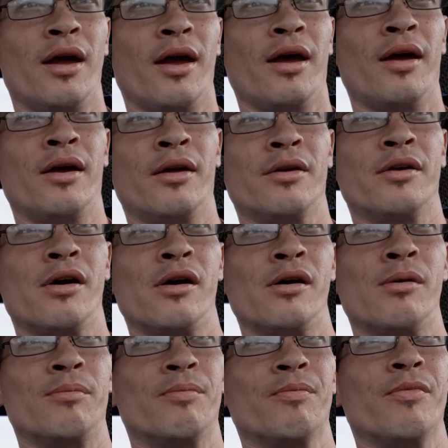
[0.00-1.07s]
and
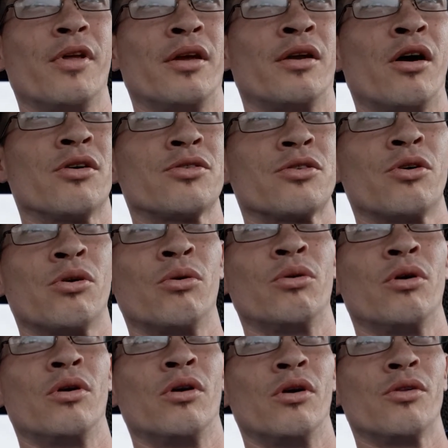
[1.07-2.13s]
um, and also
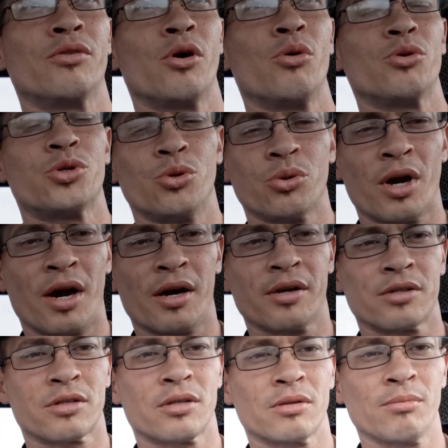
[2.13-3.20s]
those who God
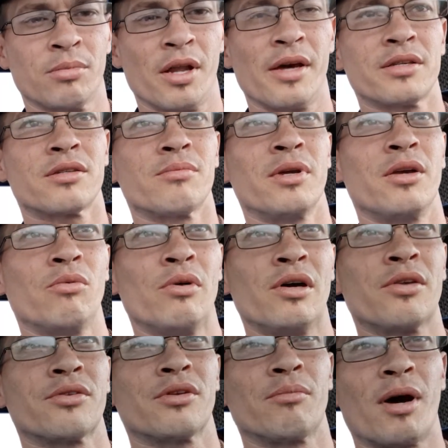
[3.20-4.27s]
has blessed me
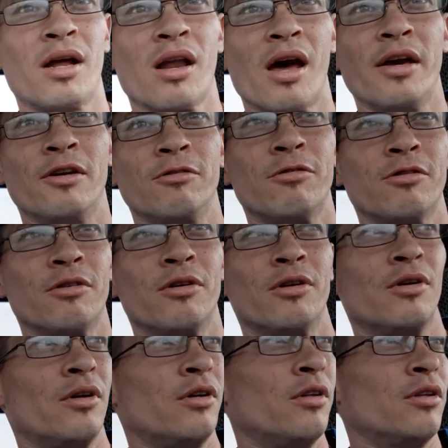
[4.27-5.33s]
with in my life,
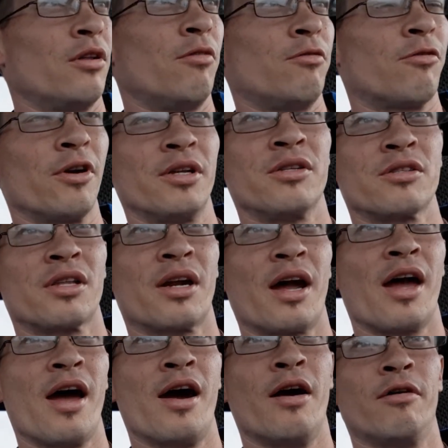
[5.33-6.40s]
the friends that I
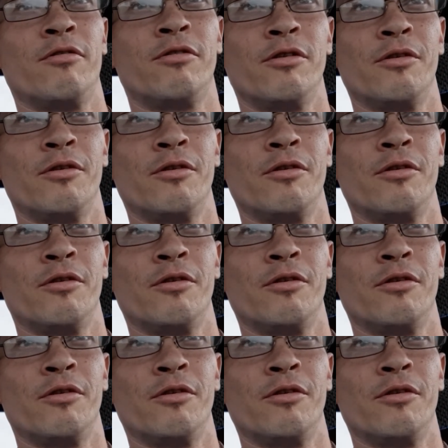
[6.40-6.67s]
have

---

**WORK REQUEST**
Reproduce all lines above exactly. Leave the images out.

**TASK RESULT**
[0.00-1.07s]
and
[1.07-2.13s]
um, and also
[2.13-3.20s]
those who God
[3.20-4.27s]
has blessed me
[4.27-5.33s]
with in my life,
[5.33-6.40s]
the friends that I
[6.40-6.67s]
have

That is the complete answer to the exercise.